Items from a data source
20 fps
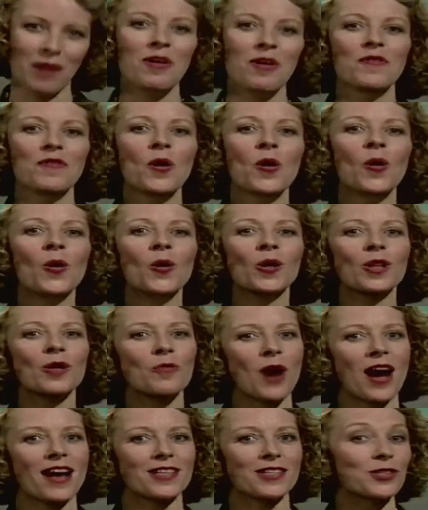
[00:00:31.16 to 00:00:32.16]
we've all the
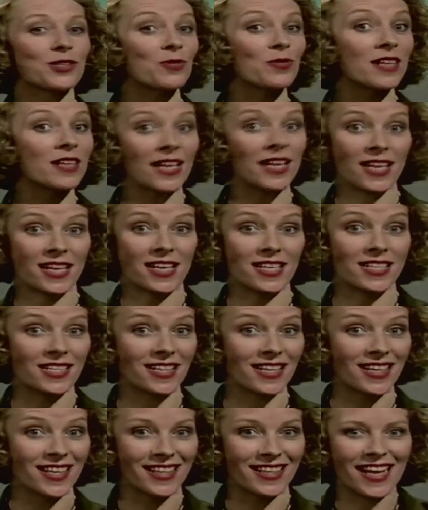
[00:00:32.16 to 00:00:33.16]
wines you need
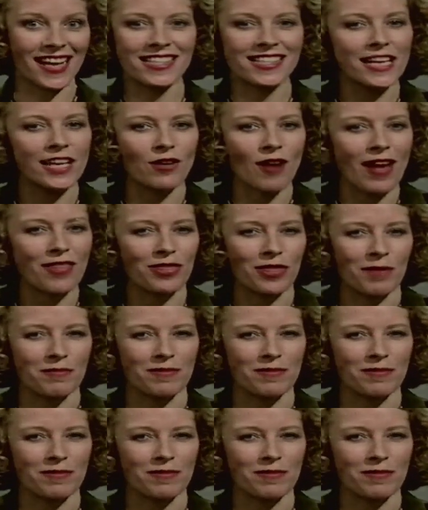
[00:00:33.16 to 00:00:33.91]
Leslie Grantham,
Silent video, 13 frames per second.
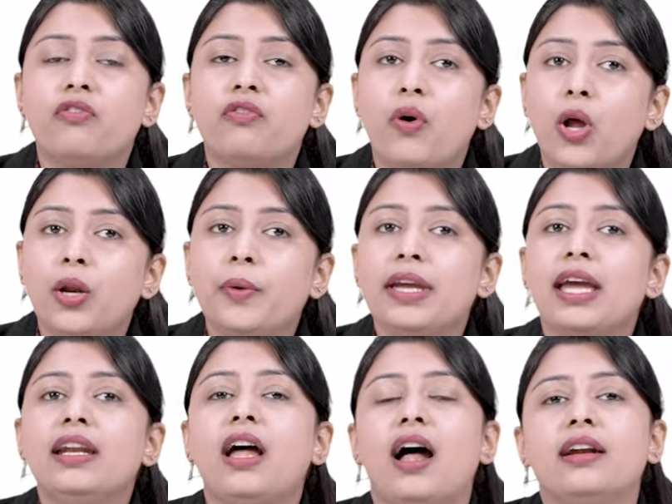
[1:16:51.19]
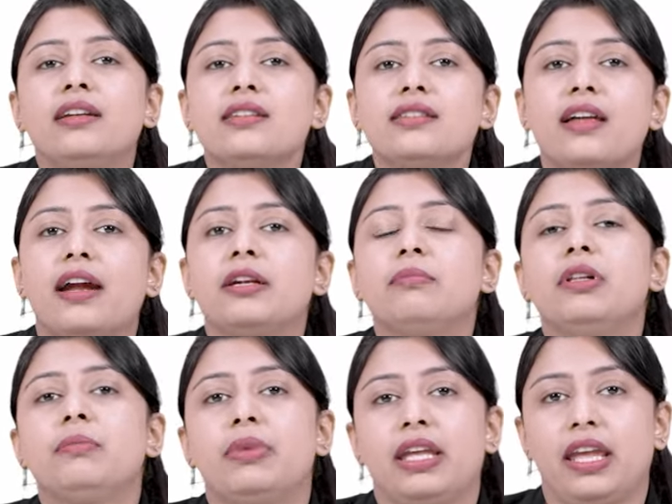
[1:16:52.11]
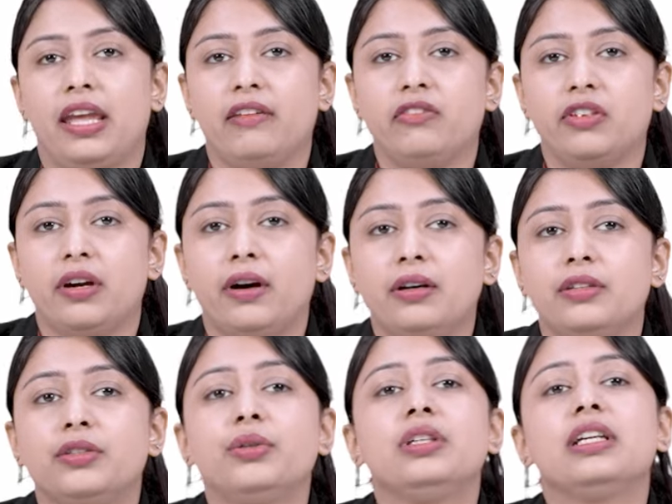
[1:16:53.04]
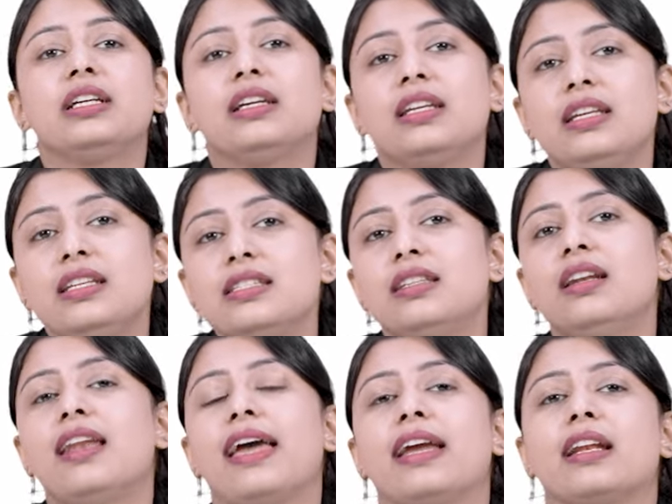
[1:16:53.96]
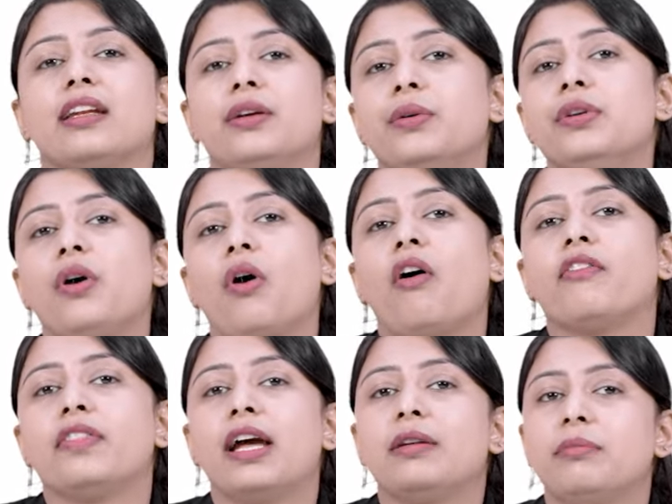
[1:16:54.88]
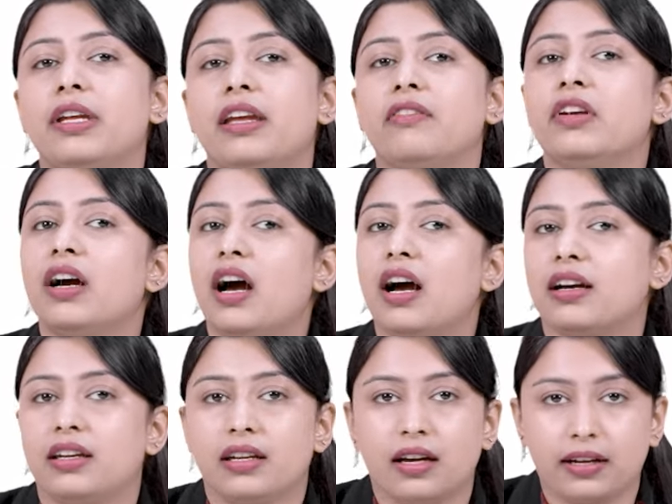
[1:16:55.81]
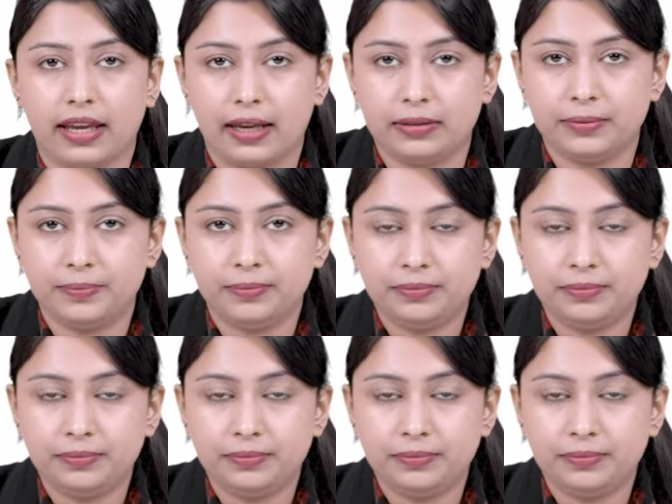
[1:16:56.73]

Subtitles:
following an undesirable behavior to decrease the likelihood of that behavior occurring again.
==
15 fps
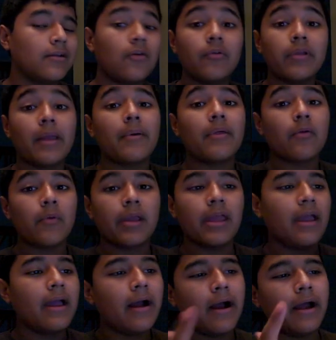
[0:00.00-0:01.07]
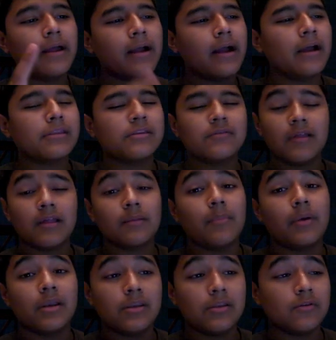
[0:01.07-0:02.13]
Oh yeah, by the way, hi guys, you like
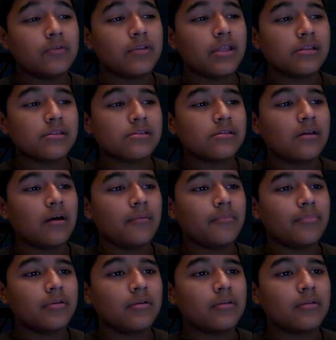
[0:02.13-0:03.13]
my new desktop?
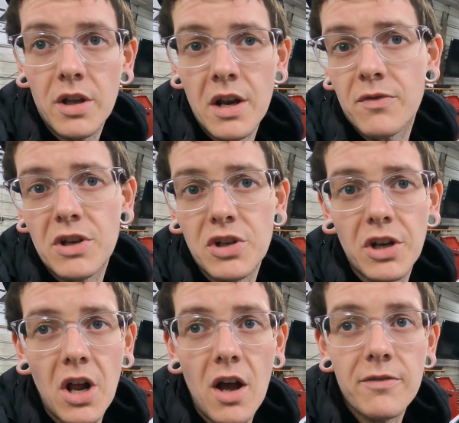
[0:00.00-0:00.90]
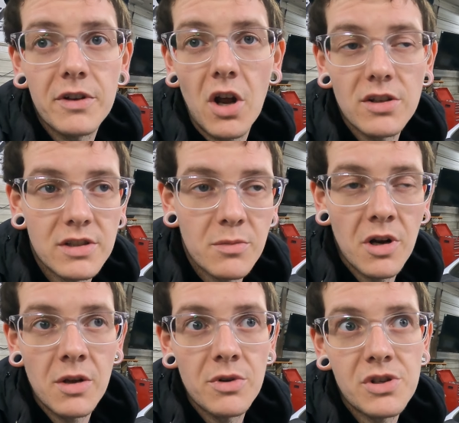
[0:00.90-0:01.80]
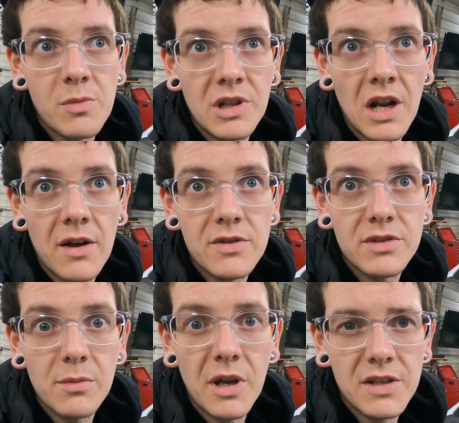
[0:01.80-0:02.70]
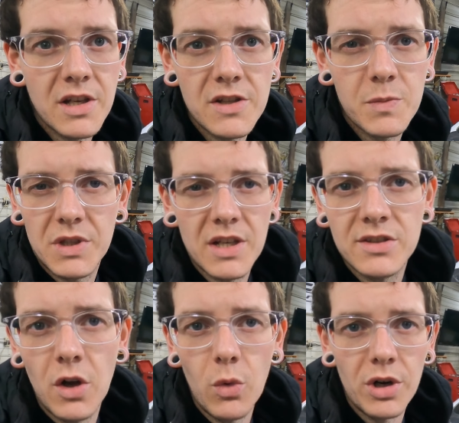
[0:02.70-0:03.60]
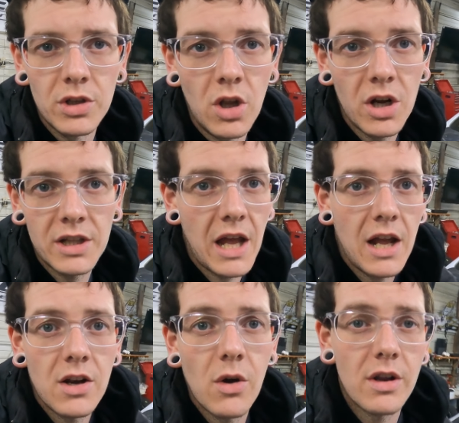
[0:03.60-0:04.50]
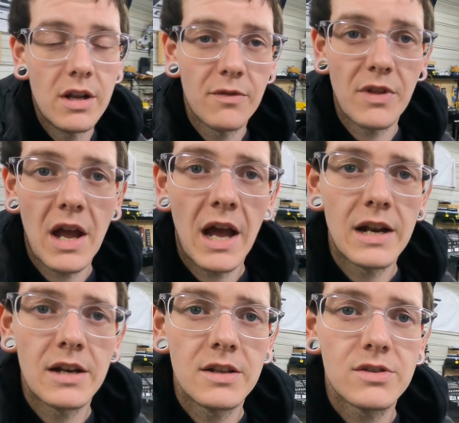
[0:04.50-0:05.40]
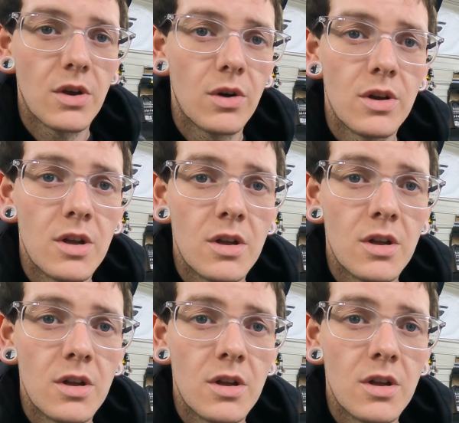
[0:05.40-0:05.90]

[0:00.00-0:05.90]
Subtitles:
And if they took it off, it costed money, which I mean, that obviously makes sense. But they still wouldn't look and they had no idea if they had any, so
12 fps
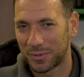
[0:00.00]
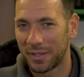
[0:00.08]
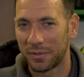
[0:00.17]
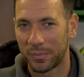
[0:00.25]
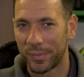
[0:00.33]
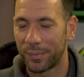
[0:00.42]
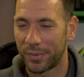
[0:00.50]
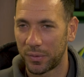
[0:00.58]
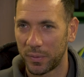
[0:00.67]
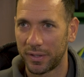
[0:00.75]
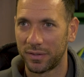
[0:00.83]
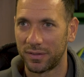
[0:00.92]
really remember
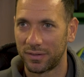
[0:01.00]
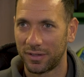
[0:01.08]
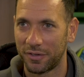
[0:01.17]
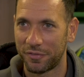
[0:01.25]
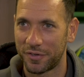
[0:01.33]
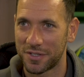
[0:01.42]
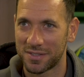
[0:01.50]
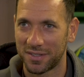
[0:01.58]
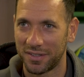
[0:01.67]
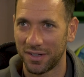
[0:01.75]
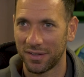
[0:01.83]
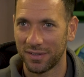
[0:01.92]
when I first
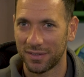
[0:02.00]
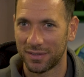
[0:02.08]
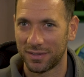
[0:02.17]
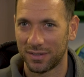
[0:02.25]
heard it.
==
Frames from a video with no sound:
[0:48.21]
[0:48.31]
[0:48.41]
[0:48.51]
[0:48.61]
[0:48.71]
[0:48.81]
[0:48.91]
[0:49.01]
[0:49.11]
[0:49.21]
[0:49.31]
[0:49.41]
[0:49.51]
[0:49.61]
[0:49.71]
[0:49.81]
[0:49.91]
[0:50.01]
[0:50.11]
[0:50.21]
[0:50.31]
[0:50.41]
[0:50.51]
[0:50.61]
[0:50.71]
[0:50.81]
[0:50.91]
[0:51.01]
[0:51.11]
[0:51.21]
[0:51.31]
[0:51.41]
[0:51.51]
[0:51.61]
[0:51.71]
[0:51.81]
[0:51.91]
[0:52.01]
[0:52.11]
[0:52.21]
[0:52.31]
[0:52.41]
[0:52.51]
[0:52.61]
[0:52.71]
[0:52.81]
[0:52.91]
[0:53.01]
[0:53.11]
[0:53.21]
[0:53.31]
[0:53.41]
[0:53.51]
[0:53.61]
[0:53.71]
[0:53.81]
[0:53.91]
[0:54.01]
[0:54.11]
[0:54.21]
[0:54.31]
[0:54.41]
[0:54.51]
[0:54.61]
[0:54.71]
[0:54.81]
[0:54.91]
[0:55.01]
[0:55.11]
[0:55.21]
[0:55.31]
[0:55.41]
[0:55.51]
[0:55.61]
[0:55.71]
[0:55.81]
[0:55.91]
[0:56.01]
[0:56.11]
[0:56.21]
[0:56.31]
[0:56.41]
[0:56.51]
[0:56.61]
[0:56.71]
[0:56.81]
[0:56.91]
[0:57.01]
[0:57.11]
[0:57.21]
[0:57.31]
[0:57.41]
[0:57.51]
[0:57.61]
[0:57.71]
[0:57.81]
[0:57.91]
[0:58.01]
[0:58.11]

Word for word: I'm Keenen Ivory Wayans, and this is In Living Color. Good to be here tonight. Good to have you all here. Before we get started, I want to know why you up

**ASSIGNMENT**: Although the records above contain pictures, the copy must not; set down exactly the lines from the one with "[0:00.00-0:01.07]" up to and including the one with "[0:00.00-0:05.90]".

**EXERCISE ANSWER**:
[0:00.00-0:01.07]
[0:01.07-0:02.13]
Oh yeah, by the way, hi guys, you like
[0:02.13-0:03.13]
my new desktop?
[0:00.00-0:00.90]
[0:00.90-0:01.80]
[0:01.80-0:02.70]
[0:02.70-0:03.60]
[0:03.60-0:04.50]
[0:04.50-0:05.40]
[0:05.40-0:05.90]

[0:00.00-0:05.90]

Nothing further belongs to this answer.